Political science and Islamic studies professor Khalid Medani wants to understand the rise of Islamic fundamentalism in Sudan—and his interest is more than just academic.
Medani was born in Sudan. A 1989 coup made his homeland the first country to be completely controlled by Islamic fundamentalists. During the first year of its reign, the new government killed a group of black marketeers—including someone Medani knew.
“After that execution, I became obsessed with understanding the linkages between formal and informal institutions and the notion of identity in Islam,” he recalls. “I wanted to know how and why they took power.” Medani wasn’t alone in his curiosity. “When fundamentalism came to Sudan, with prisons and tortures, my colleagues said to me, ‘Why don’t you research and write about what’s going on and tell the world?’ Muslims are trying to understand what’s happening to their religion and to their countries.”
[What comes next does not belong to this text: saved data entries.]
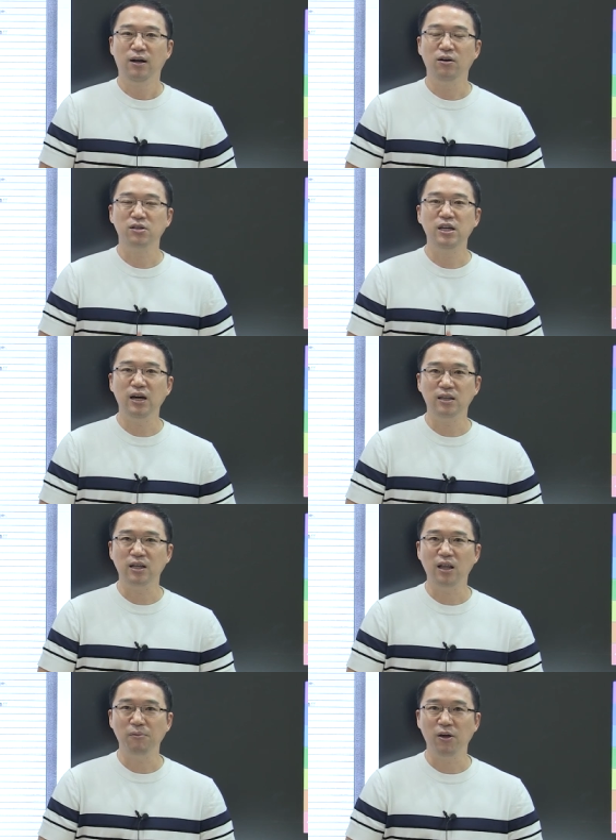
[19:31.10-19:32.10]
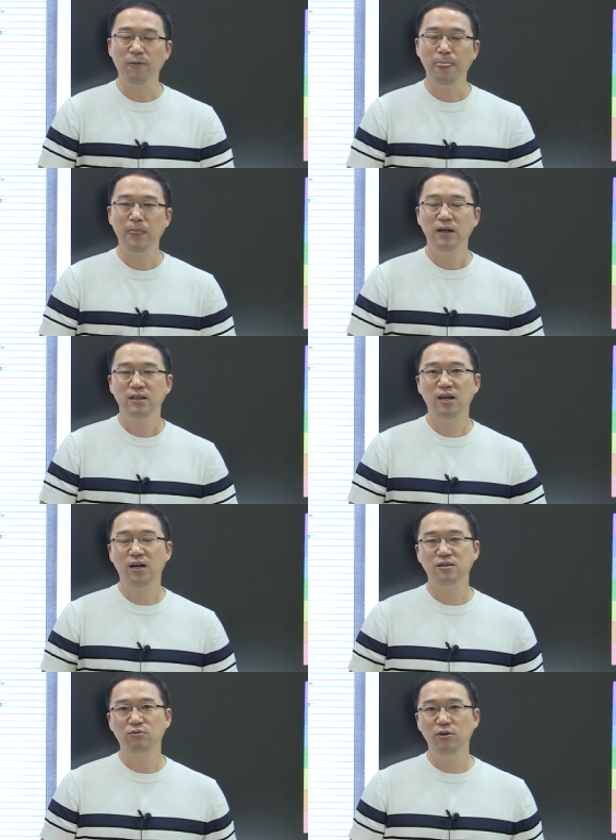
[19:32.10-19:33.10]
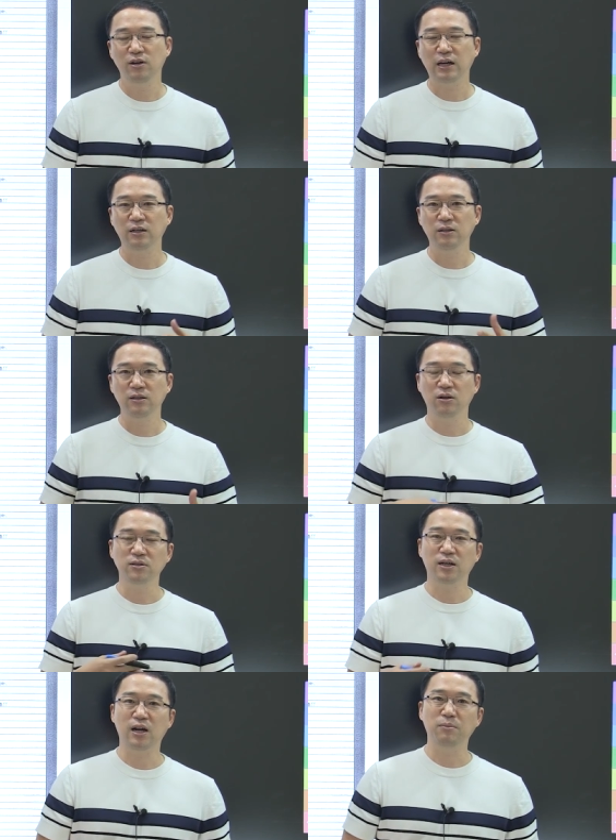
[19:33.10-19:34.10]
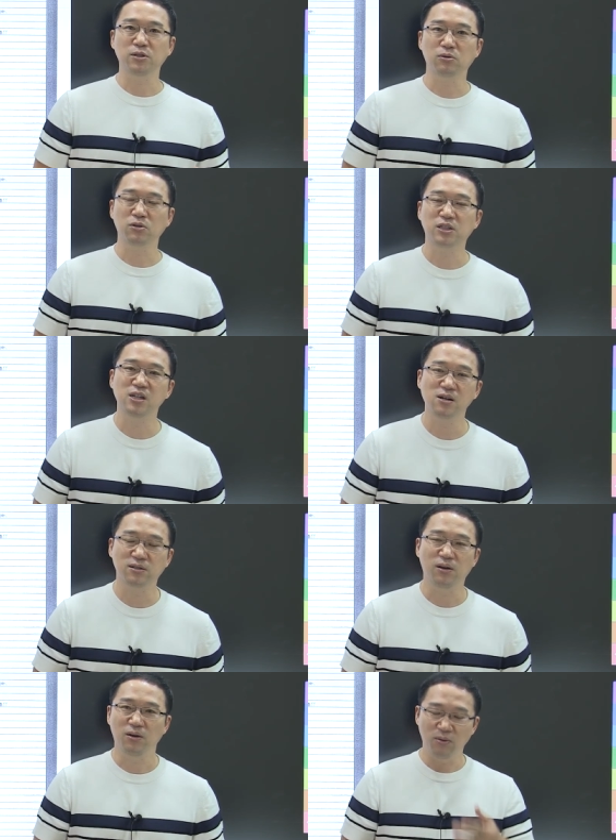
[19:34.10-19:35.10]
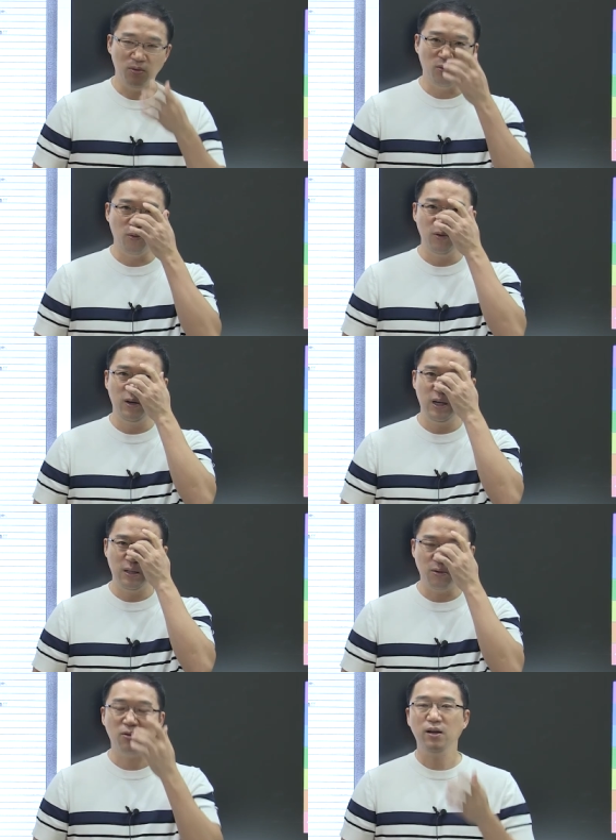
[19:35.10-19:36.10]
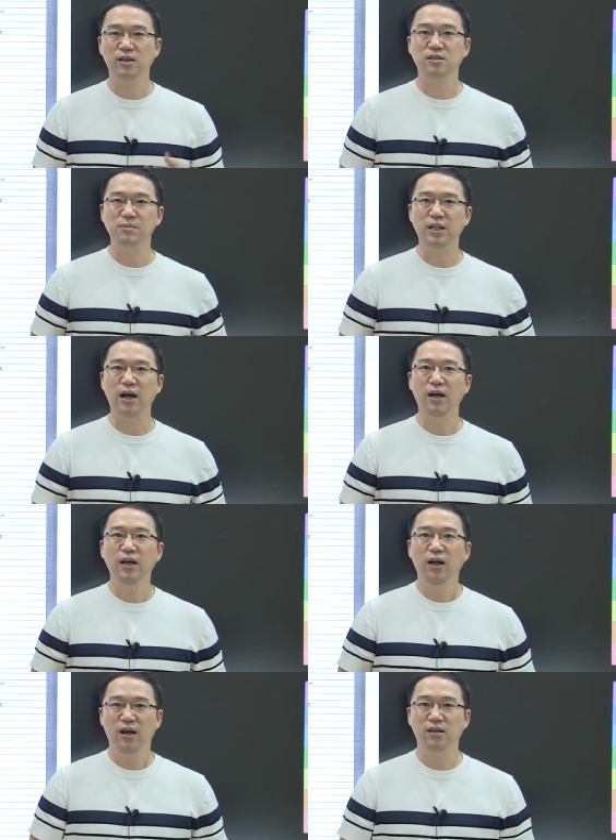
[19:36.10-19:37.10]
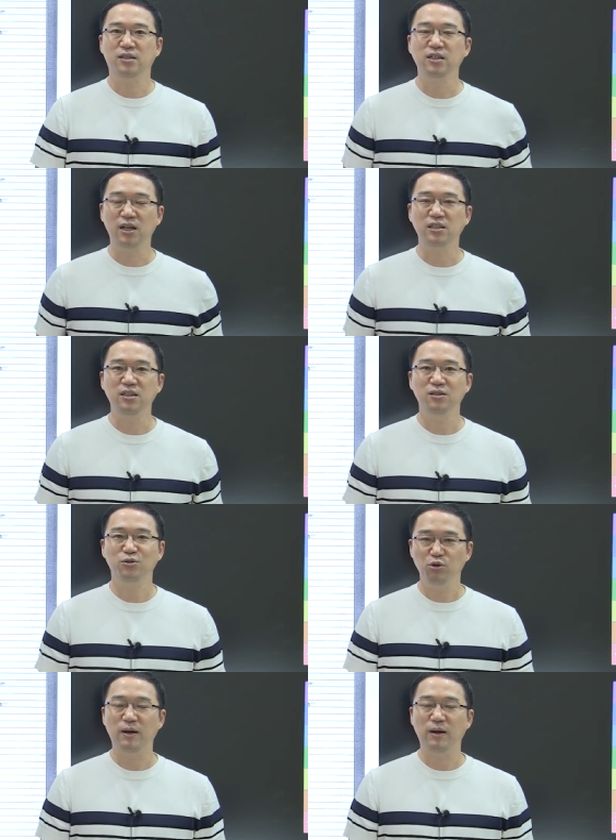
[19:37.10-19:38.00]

어, 기회가 된다면 TRS 훈련하는 영상을 한 번 정도 찍어서 올리도록 하겠습니다. 어, 지금까지 수고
Medani’s work recently received a big boost when he received a two-year Carnegie Scholarship worth $100,000. He was the only Canadian-based researcher chosen by the New York-based Carnegie Corporation, a non-profit funding organization created in 1911 by businessman and philanthropist Andrew Carnegie.
Medani will be looking at the different factors that drive young Muslims into fundamentalist groups in Sudan, as well as Somalia and Egypt. His approach is multifaceted, interviewing and surveying ordinary Muslims for their street-level perspectives, while also conducting historical research. He wants to get a sense of the various factors—ideological allure, sociopolitical issues, employment histories of local populations, levels of poverty, ethnic or tribal loyalties—that facilitate recruitment by fundamentalist groups.
Medani will also be travelling to Africa to study the expansion of hawwalat (unregulated Islamic welfare organizations) and the role of alahi (private mosques) in providing an environment conducive to recruiting young militants.